** DATA IN THIS EXERCISE **
..........

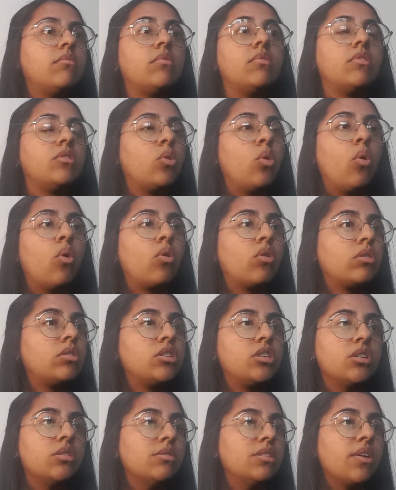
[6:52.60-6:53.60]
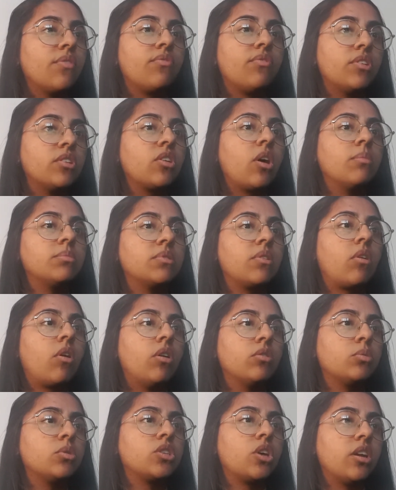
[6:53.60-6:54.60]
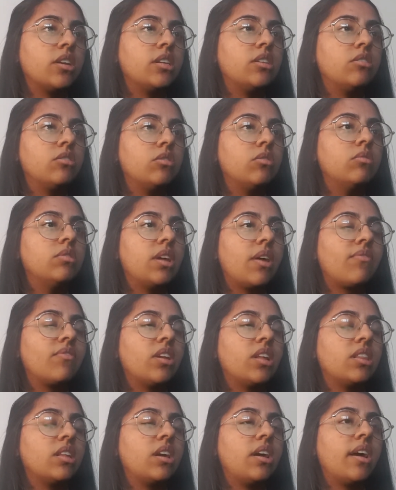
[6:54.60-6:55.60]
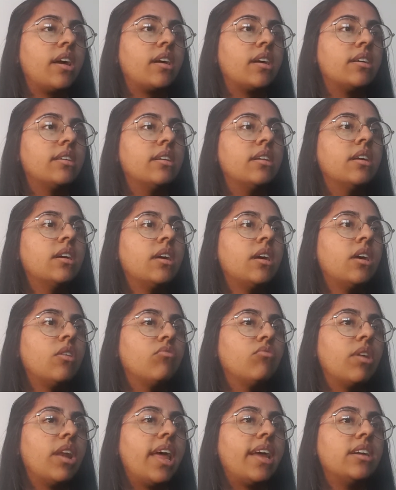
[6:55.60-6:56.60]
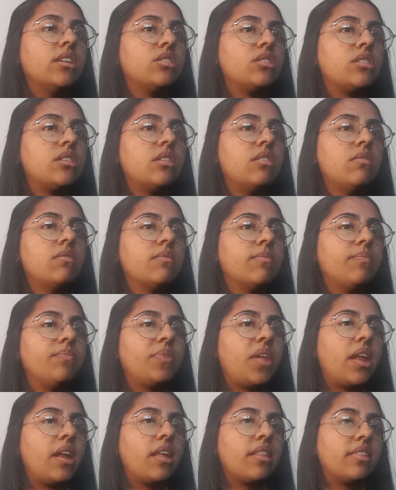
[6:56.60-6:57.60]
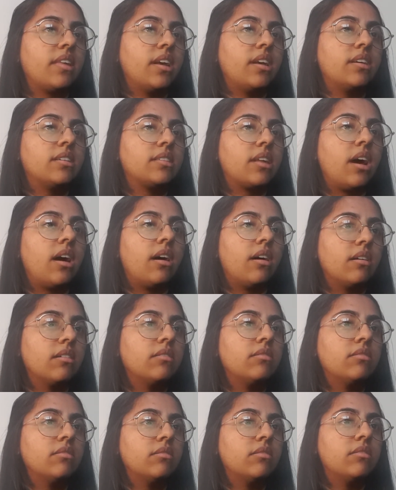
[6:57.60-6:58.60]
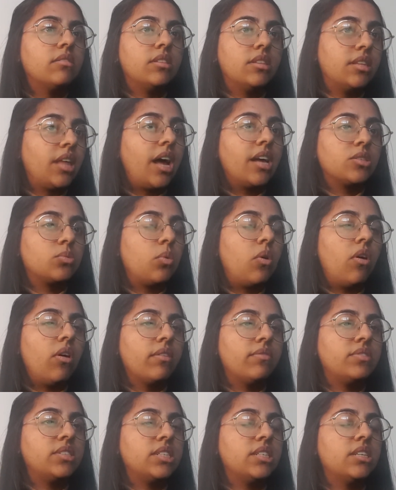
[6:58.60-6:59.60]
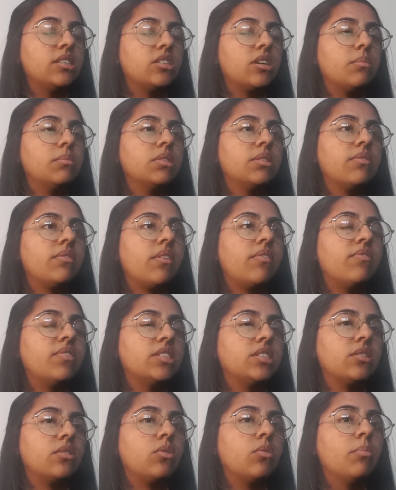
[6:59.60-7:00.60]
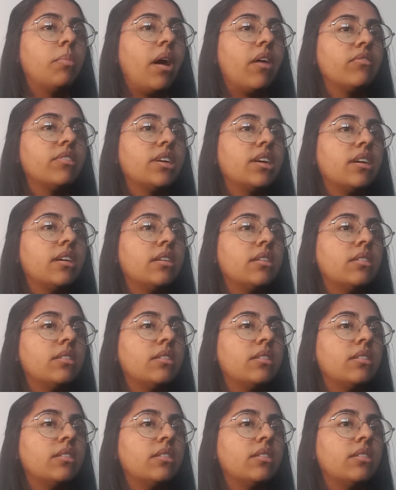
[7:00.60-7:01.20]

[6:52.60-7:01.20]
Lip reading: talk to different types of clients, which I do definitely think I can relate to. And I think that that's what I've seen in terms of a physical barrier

..........

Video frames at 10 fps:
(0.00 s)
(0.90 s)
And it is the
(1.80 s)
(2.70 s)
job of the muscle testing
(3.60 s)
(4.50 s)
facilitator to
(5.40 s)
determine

..........

** ASSIGNED TASK **
In the listing above, find the line with "[6:53.60-6:54.60]" and output it and every line after it up to and including the line with "Lip reading: talk", exactly, minus the pictures.

** RESULT BELOW **
[6:53.60-6:54.60]
[6:54.60-6:55.60]
[6:55.60-6:56.60]
[6:56.60-6:57.60]
[6:57.60-6:58.60]
[6:58.60-6:59.60]
[6:59.60-7:00.60]
[7:00.60-7:01.20]

[6:52.60-7:01.20]
Lip reading: talk to different types of clients, which I do definitely think I can relate to. And I think that that's what I've seen in terms of a physical barrier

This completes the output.